Jimmy's jaw tightened until his teeth ached. He knew who "she" was. Their biological mother. The woman the foster parents loved to use as a weapon against them.

"He's a liar, Lorry. He's a pathetic, drunk liar. You hear me? You're not lazy. You're the best thing in this godforsaken house."

"I want to go home," she whimpered, her fingers knotting into the fabric of his worn t-shirt.

"I know," he said, the lie burning his throat. There was no "home" to go back to. Home was a heap of twisted metal on a rain-slicked highway three years ago. Home was the smell of vanilla and the sound of a father's laugh that Jimmy was starting to forget. Here, home was a prison where they were being raised for a paycheck.

He shifted, the bruises on his own ribs from two days ago giving him a sharp, stabbing reminder of why they stayed quiet. He'd taken that hit because Lorry had dropped a glass. He'd take a thousand more if it meant the man stayed in the recliner.

"Listen to me," Jimmy said, tilting her chin up so she had to look at him. "We have the rules. What's rule number one?"

Lorry swallowed hard, her eyes shimmering with unshed tears. "Stay small."

"And rule number two?"

"Stay quiet."

"And the most important one?"

Lorry hesitated, then whispered it like a prayer. "Stay together."

"That's right," Jimmy said, kissing the top of her head. Her hair smelled like the cheap, generic soap they were allowed to use. "We're a team. As long as we have each other, he can't break us. He's just a loud noise, Lor. That's all he is."
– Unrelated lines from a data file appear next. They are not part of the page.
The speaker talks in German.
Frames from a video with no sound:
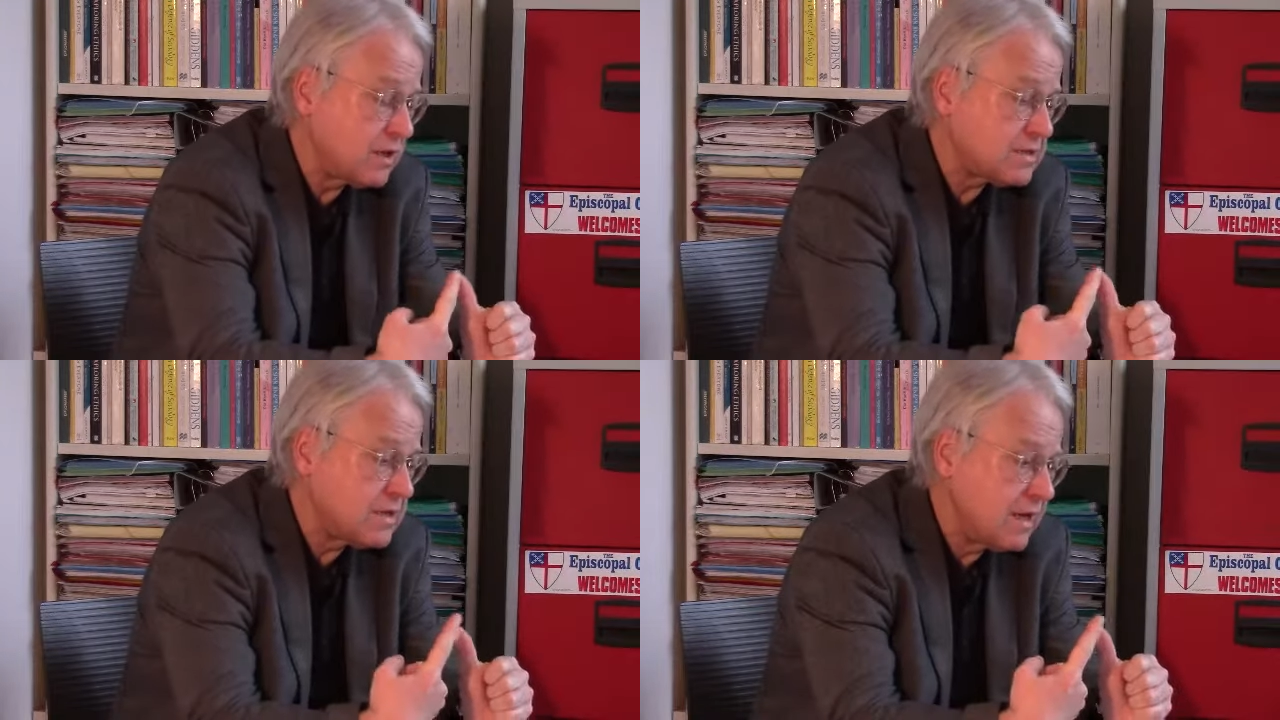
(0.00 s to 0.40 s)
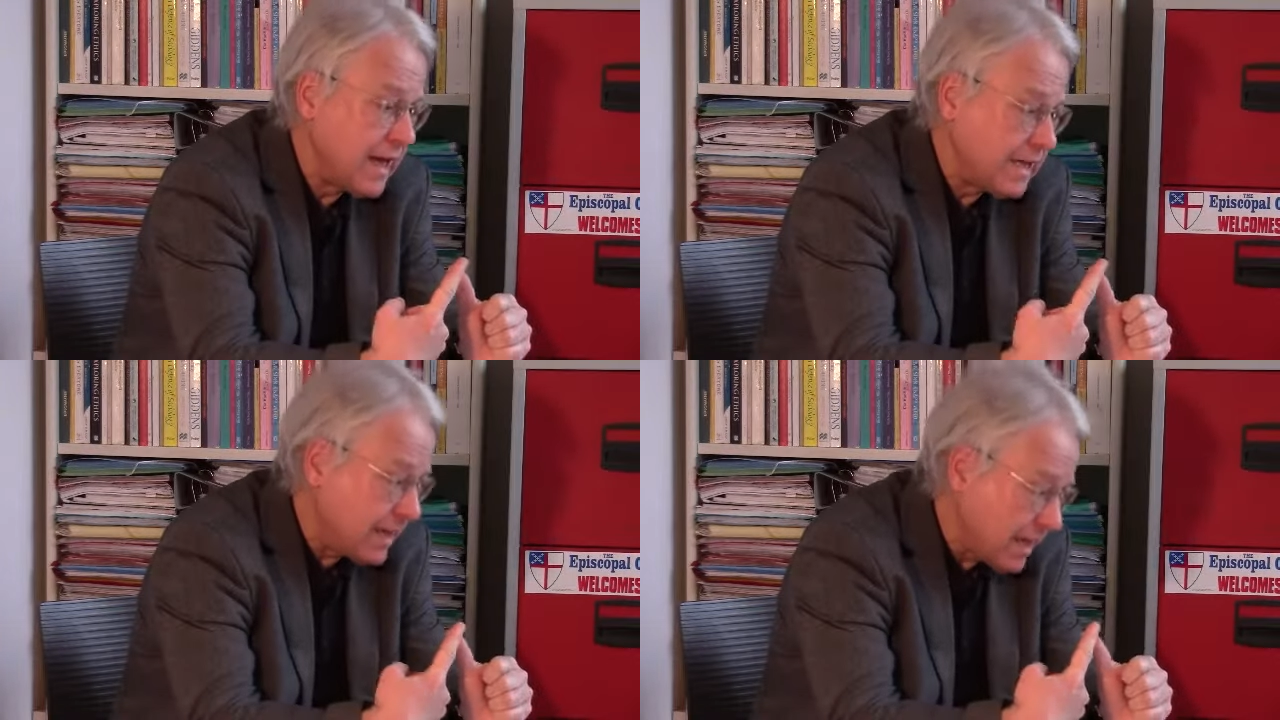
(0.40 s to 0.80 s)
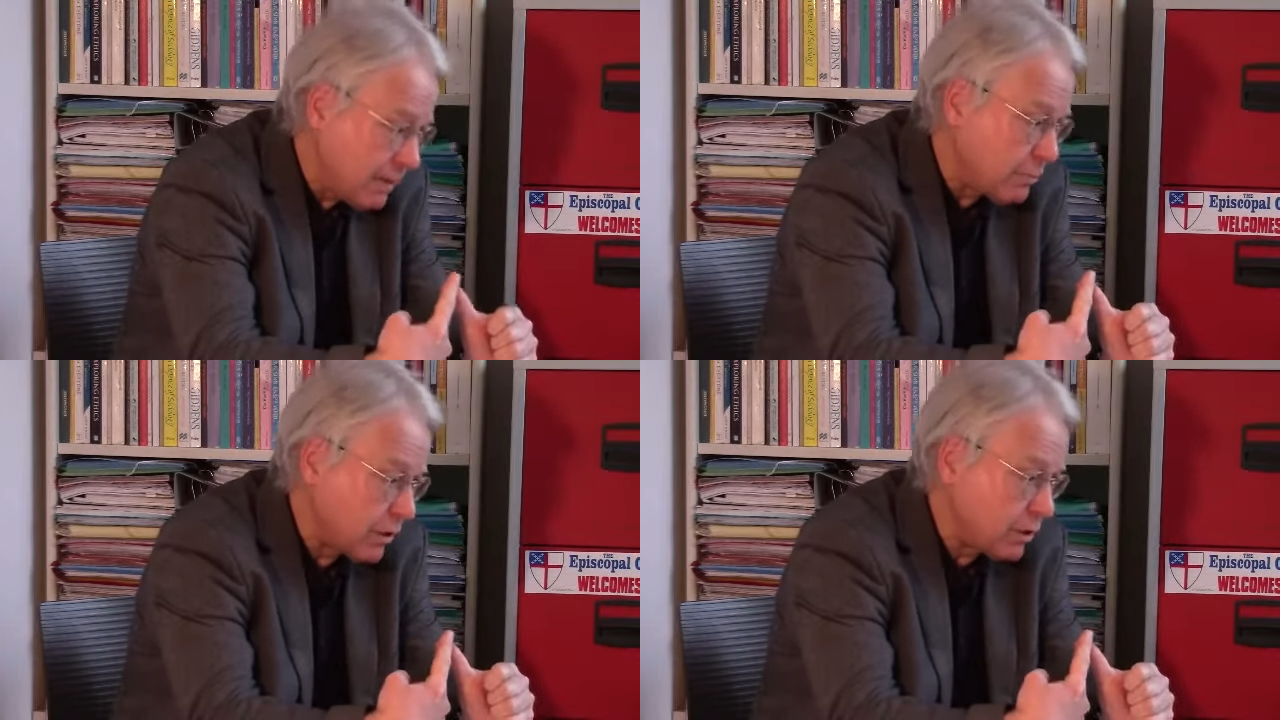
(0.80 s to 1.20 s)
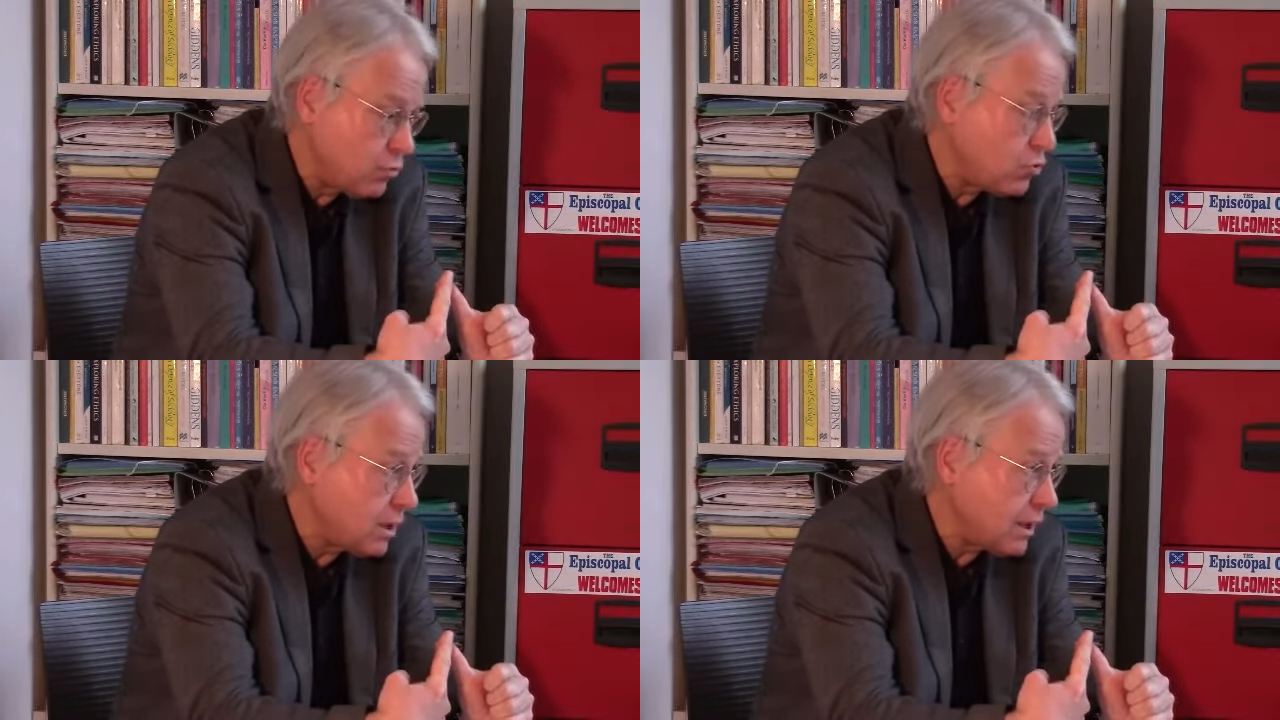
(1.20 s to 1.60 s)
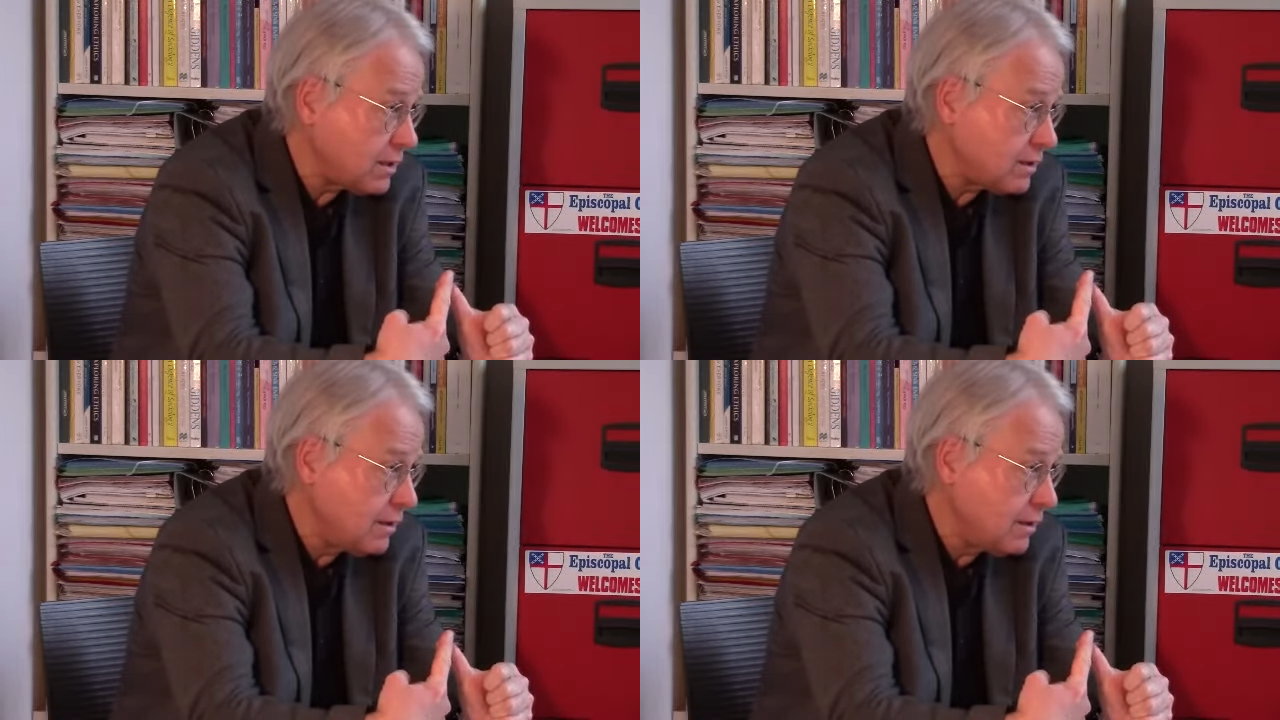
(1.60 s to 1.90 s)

das einen Ebergeruch hat.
Lorry didn't answer. She just held onto him, her small hands clutching his shirt like he was the only thing keeping her from drifting away into the dark.

For a long time, they just sat there, two kids in a room that felt more like a cage. Outside, the wind picked up, rattling the loose pane of glass in the window. The house was full of noises the settling of the foundation, the hum of the old refrigerator, the rhythmic snoring that eventually started to drift from the living room.

Jimmy waited until he was sure the foster father was out cold. He gently tucked Lorry back into her bed, pulling the thin quilt up to her chin.

"Go to sleep, Lor. I'll be right here."

He climbed back into his own bed, but sleep didn't come. He lay there staring at the ceiling, listening to the house breathe. He thought about how much longer he could keep Lorry safe before the man in the living room finally broke them both. He wondered if there was a world out there that didn't involve bruised ribs and whispered apologies.

Suddenly, the front door of the house slammed open. Not the bedroom door the front door.

A woman's voice, shrill and sharp with panic, cut through the house. It was the foster mother, returning late, and she was hysterical.

"Get up!" she screamed, her footsteps frantic in the hall. "He's coming! They found us, you drunk idiot, get up!"

Jimmy sat bolt upright. He looked at Lorry, who was already staring at him with dinner-plate eyes.

"Jimmy?" she whispered, her voice trembling. "Who's coming?"

Before Jimmy could answer, the bedroom door was kicked open. It wasn't the foster father. It was the foster mother, her face white, her hands shaking as she grabbed for Lorry.

"Get your things," she hissed, her eyes darting to the window. "We have to leave. Now. Before they get to the porch."